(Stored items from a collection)
↓↓↓

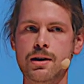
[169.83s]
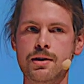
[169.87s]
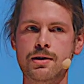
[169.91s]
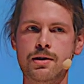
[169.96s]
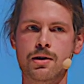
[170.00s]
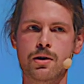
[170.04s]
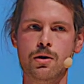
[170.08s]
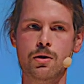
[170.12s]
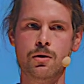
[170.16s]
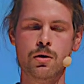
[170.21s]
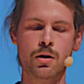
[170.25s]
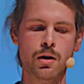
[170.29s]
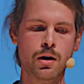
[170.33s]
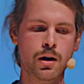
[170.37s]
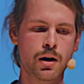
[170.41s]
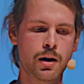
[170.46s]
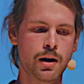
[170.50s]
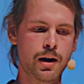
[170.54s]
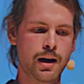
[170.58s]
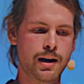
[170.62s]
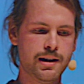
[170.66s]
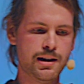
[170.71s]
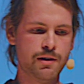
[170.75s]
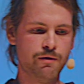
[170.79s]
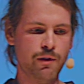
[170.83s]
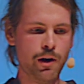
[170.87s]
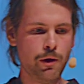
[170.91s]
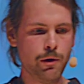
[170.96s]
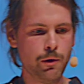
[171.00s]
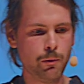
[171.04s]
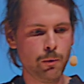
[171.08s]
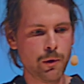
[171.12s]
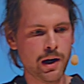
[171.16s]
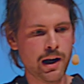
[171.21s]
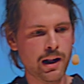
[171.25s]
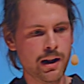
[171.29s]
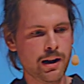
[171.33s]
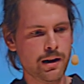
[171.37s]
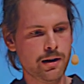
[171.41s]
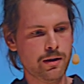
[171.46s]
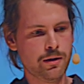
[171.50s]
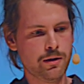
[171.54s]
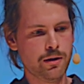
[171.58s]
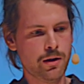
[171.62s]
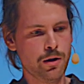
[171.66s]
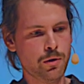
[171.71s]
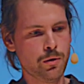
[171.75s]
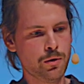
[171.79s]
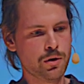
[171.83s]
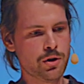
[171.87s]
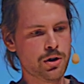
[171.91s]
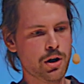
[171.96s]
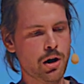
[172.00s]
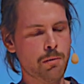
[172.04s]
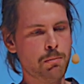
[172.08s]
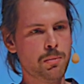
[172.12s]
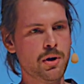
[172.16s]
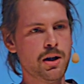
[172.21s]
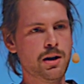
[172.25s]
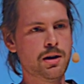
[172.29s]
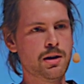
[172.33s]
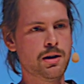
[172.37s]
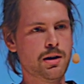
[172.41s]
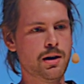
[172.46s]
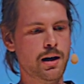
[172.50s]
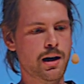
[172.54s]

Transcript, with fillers: So it's a very well-known topic,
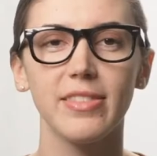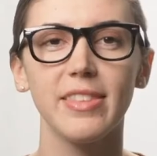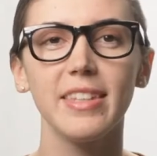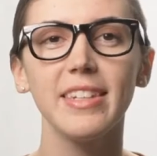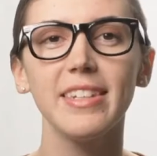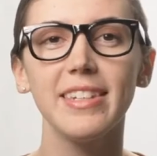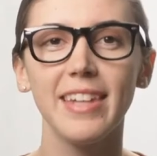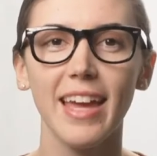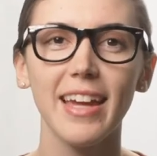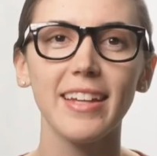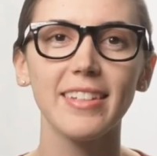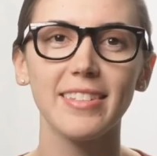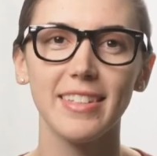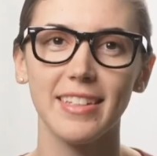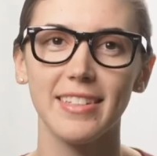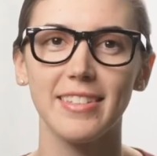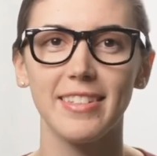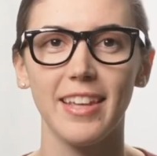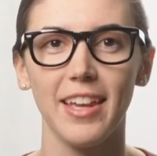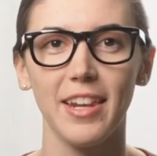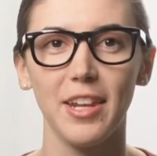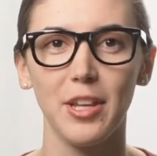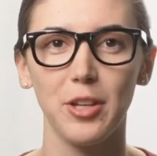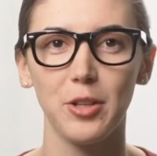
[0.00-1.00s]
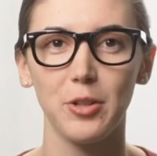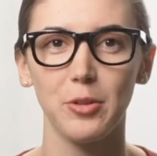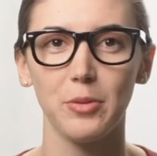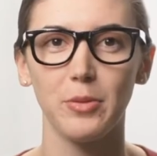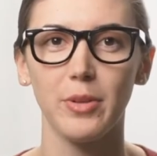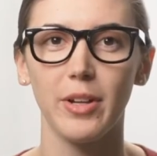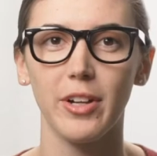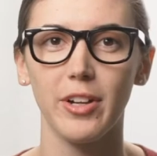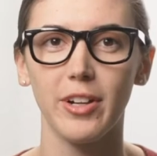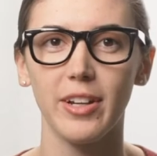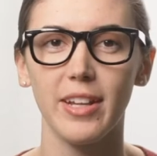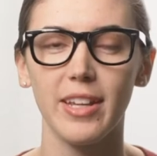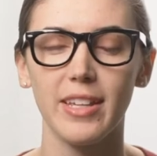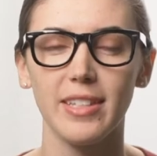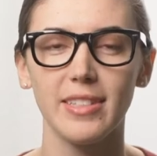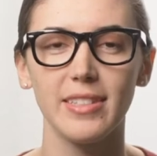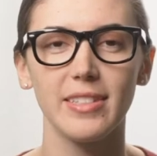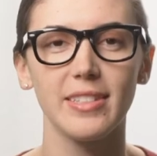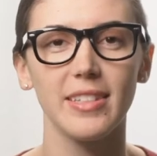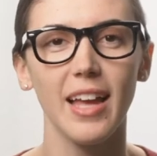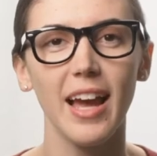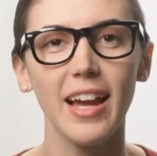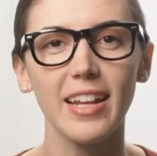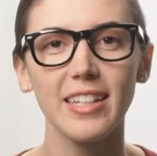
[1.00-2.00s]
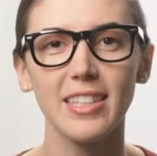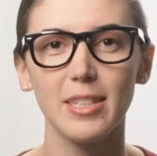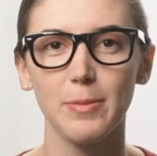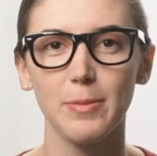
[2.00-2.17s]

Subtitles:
The next exciting career is sign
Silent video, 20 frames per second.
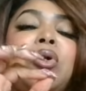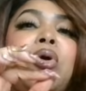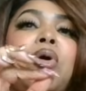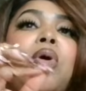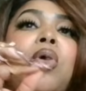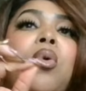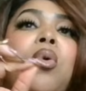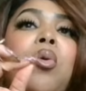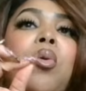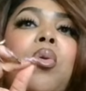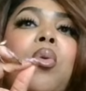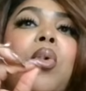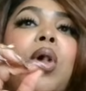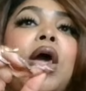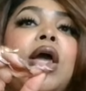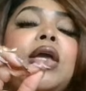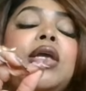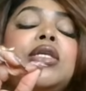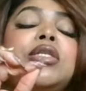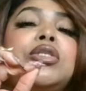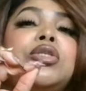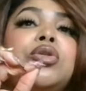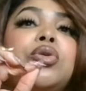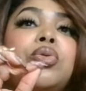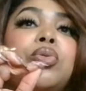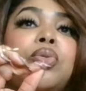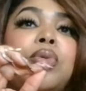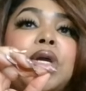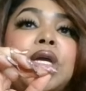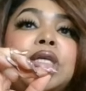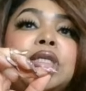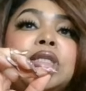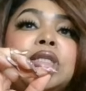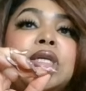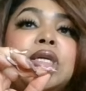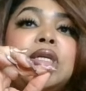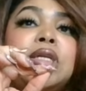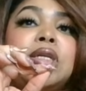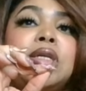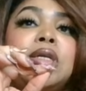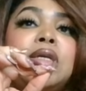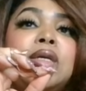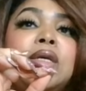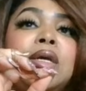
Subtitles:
what is the reason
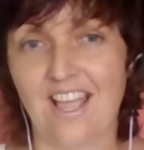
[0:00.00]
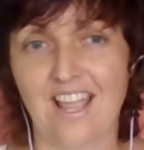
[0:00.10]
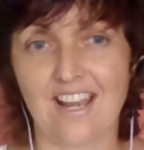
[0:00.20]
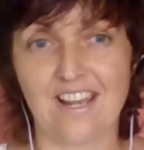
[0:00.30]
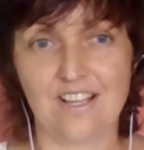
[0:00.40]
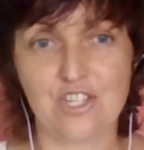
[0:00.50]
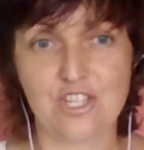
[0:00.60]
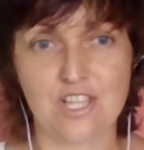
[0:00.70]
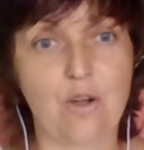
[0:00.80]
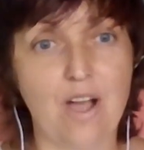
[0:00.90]
And she
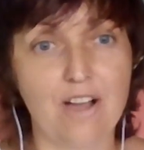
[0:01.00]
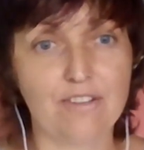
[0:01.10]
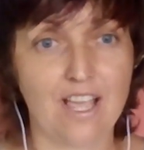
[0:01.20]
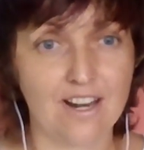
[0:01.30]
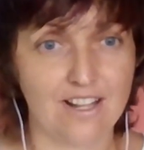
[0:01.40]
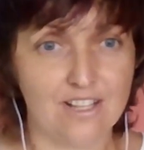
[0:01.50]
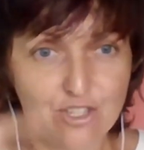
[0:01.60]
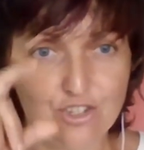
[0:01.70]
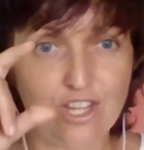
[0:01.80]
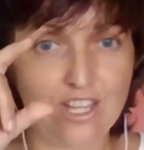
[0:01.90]
said, oh, I have kittens.
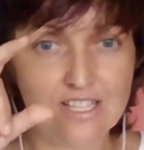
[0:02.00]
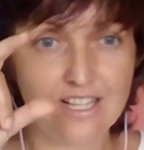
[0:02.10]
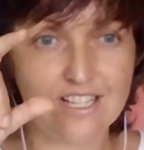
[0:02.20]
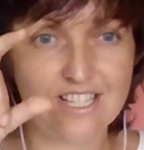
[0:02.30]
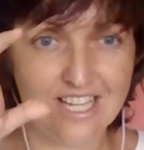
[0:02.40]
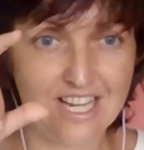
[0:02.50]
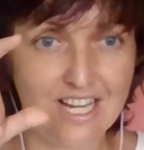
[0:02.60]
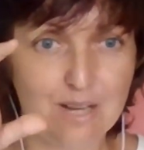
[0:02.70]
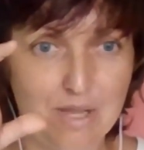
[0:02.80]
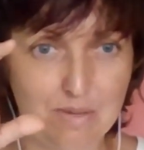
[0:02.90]
So she had this like
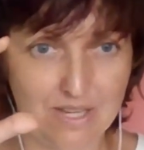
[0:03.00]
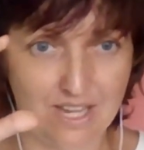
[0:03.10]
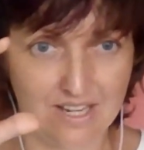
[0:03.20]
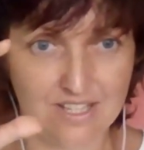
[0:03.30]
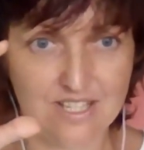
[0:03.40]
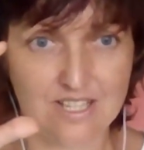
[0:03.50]
teeny baby kittens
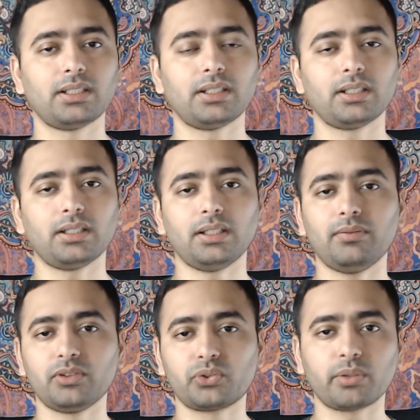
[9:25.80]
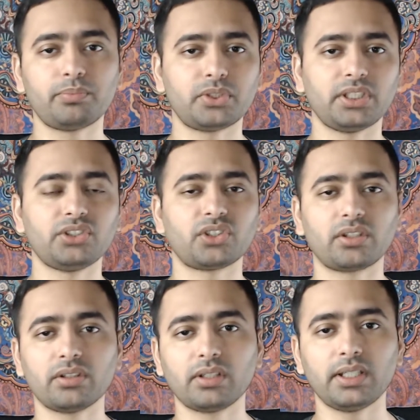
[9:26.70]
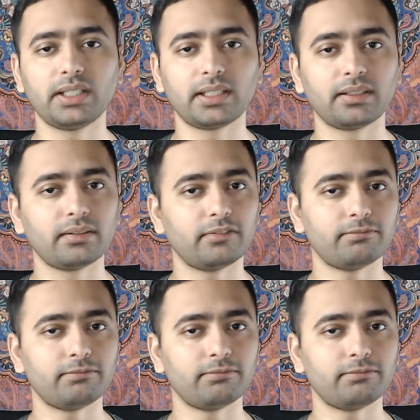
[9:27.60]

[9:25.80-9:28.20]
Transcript: even scripting, journaling,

↑↑↑

Repeat all the records above exactly, leaving out any pictures.

Expected output
[169.83s]
[169.87s]
[169.91s]
[169.96s]
[170.00s]
[170.04s]
[170.08s]
[170.12s]
[170.16s]
[170.21s]
[170.25s]
[170.29s]
[170.33s]
[170.37s]
[170.41s]
[170.46s]
[170.50s]
[170.54s]
[170.58s]
[170.62s]
[170.66s]
[170.71s]
[170.75s]
[170.79s]
[170.83s]
[170.87s]
[170.91s]
[170.96s]
[171.00s]
[171.04s]
[171.08s]
[171.12s]
[171.16s]
[171.21s]
[171.25s]
[171.29s]
[171.33s]
[171.37s]
[171.41s]
[171.46s]
[171.50s]
[171.54s]
[171.58s]
[171.62s]
[171.66s]
[171.71s]
[171.75s]
[171.79s]
[171.83s]
[171.87s]
[171.91s]
[171.96s]
[172.00s]
[172.04s]
[172.08s]
[172.12s]
[172.16s]
[172.21s]
[172.25s]
[172.29s]
[172.33s]
[172.37s]
[172.41s]
[172.46s]
[172.50s]
[172.54s]

Transcript, with fillers: So it's a very well-known topic,
[0.00-1.00s]
[1.00-2.00s]
[2.00-2.17s]

Subtitles:
The next exciting career is sign
Silent video, 20 frames per second.
Subtitles:
what is the reason
[0:00.00]
[0:00.10]
[0:00.20]
[0:00.30]
[0:00.40]
[0:00.50]
[0:00.60]
[0:00.70]
[0:00.80]
[0:00.90]
And she
[0:01.00]
[0:01.10]
[0:01.20]
[0:01.30]
[0:01.40]
[0:01.50]
[0:01.60]
[0:01.70]
[0:01.80]
[0:01.90]
said, oh, I have kittens.
[0:02.00]
[0:02.10]
[0:02.20]
[0:02.30]
[0:02.40]
[0:02.50]
[0:02.60]
[0:02.70]
[0:02.80]
[0:02.90]
So she had this like
[0:03.00]
[0:03.10]
[0:03.20]
[0:03.30]
[0:03.40]
[0:03.50]
teeny baby kittens
[9:25.80]
[9:26.70]
[9:27.60]

[9:25.80-9:28.20]
Transcript: even scripting, journaling,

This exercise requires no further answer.